Row vs CF

2009-04-22 Thread Jonathan Ellis
In a bunch of places in the code we wrap a CF in a Row object,
basically a key + multiple CFs.  But currently only a single
ColumnFamily will ever be in a Row object.  (At least in the Rows
involved in a client read op.  Maybe Rows are used internally in other
places with multiple CFs.  But I am concerned with the read path
here.)

Is this an example where we should apply YAGNI?
(http://en.wikipedia.org/wiki/You_Ain%27t_Gonna_Need_It)  It seems to
me that if the definition of a CF is, this is data that is logically
or otherwise related then adding an API to request multiple CFs at
once is unnecessary.  (If you really need data from multiple CFs
frequently, your data model is broken and you should combine the CFs;
if you need it infrequently, the overhead from doing multiple queries
is not a big deal.)

Thoughts?

-Jonathan


Re: Row vs CF

2009-04-22 Thread Sandeep Tata
Yes, each CF has its own memtable. The writes are atomic in the sense
that I can still do an all-or-nothing write to multiple CFs (the
CommitLog still logs the whole row). Having multiple CFs with their
own memtable simply means that concurrent operations may not be
*isolated* from each other. So, if I have 2 operations:

Op1: Write(key1, CF1:col1=new, CF2:col2=new)
Op2: Read(key1, CF1:col1, CF2:col2)

Assuming both columns had old as the previous value, based on the
exec schedule Op2 could return one of:

old, old  -- Op2 before Op1
old, new -- Op1 writes CF2, then Op2 gets scheduled
new, old -- Op1 writes CF1, then Op2 gets scheduled
new, new -- Op1 before Op2

But with time (eventually), re-execution of Op2 will always return the
last result.

I agree that this is of limited value right now, but atomicity without
isolation can still be useful. It'll save the app some cleanup and
book-keeping code.



On Wed, Apr 22, 2009 at 9:36 AM, Jonathan Ellis jbel...@gmail.com wrote:
 On Wed, Apr 22, 2009 at 11:32 AM, Sandeep Tata sandeep.t...@gmail.com wrote:
 Having multiple CFs in a row could be useful for writes. Consider the
 case when you use one CF to store the data and another to store some
 kind of secondary index on that data.

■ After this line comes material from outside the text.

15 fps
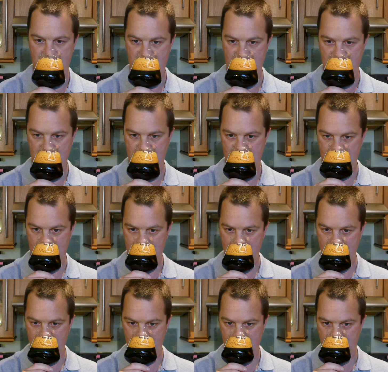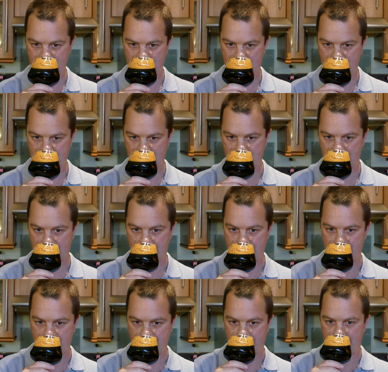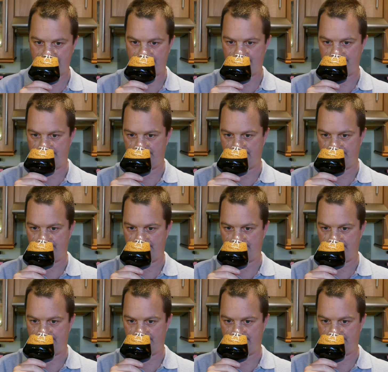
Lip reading: Nobody speaks.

It will be useful to apply
 updates to both families atomically.

 Except that's not how it works, each Memtable (CF) has its own
 executor thread so even if you put multiple CFs in a Row it's not
 going to be atomic with the current system, and it's a big enough
 change to try to add some kind of coordination there that I don't
 think it's worth it.  (And you have seen that I am not scared of big
 changes, so that should give you pause. :)

 Back to YAGNI. :)  Row doesn't fit in the current execution model, so
 rather than leaving it as a half-baked creation, better to excise it
 and if we ever decide to support atomic updates across CFs then that
 would be the time to add it or something like it back.

 -Jonathan